UK PM orders bank rate scandal inquiry

Cameron described the revelations as a “scandal” saying a parliamentary committee of inquiry headed by the chairman of the Treasury Committee Andrew Tyrie will investigate the issue.

Barclays was fined a record £290m last week and its chairman Marcus Agius resigned after the Financial Services Authority (FSA) revealed that the bank had attempted to manipulate the interbank lending rate, Libor, between 2005 and 2009 by lying about the interest rates other banks were charging it for loans.

Through pretending the Libor reading was lower than it actually was, Barclays would give the impression of having a better lending risk than it actually had.

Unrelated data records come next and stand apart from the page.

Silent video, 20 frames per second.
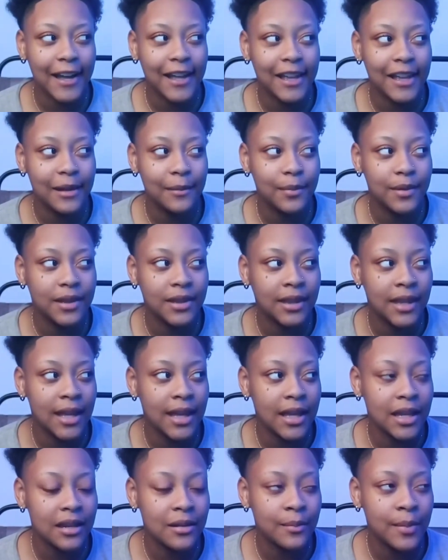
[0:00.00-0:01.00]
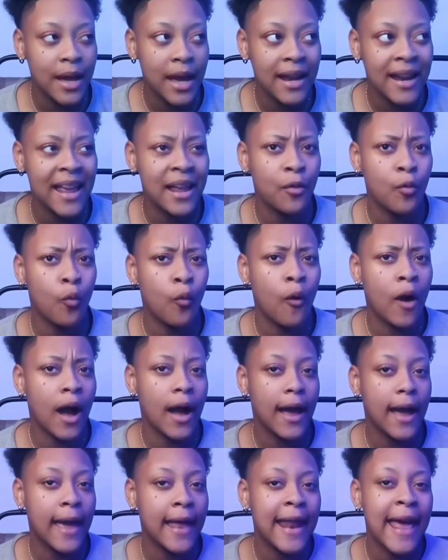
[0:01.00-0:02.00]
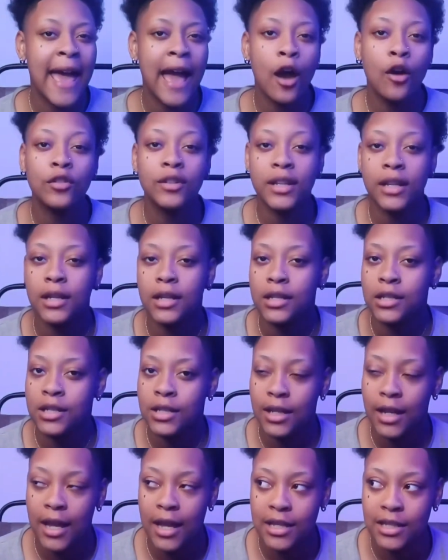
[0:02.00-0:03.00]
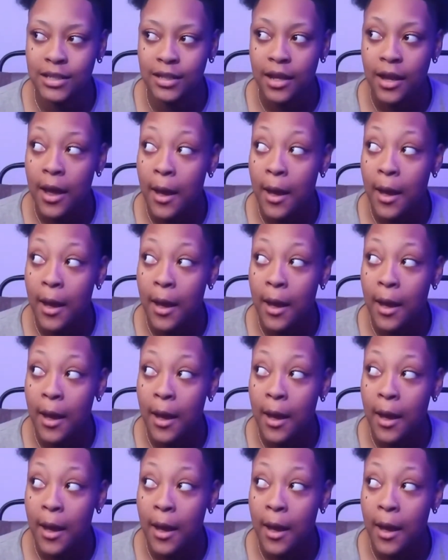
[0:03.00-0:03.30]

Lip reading: keep thinking about it and why and how DDG has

“I want us to establish a full parliamentary committee of inquiry involving both Houses chaired by the Chairman of the House of Commons Treasury Select Committee,” Cameron said.

“This inquiry will take evidence under oath have full access to papers, officials and Ministers – including Ministers and Special advisers from the last government,” he added.

However, others including the Labour party and the Trades Union Congress (TUC) called for an independent inquiry saying an investigation by politicians into bankers will not please the public.

“The Government’s reluctant conversion to a new parliamentary inquiry into banking is a welcome recognition of public anger, but still falls short of a proper judge-led inquiry immune from the party politics and lobbying that surround any parliamentary process,” TUC general secretary Brendan Barber said.

“The fact is banks stopped servicing the UK economy properly long before the crash. We need a banking sector that does far more of its core job – supporting consumers and businesses – and far less of the socially-useless financial wizardry that got us into this mess,” he added.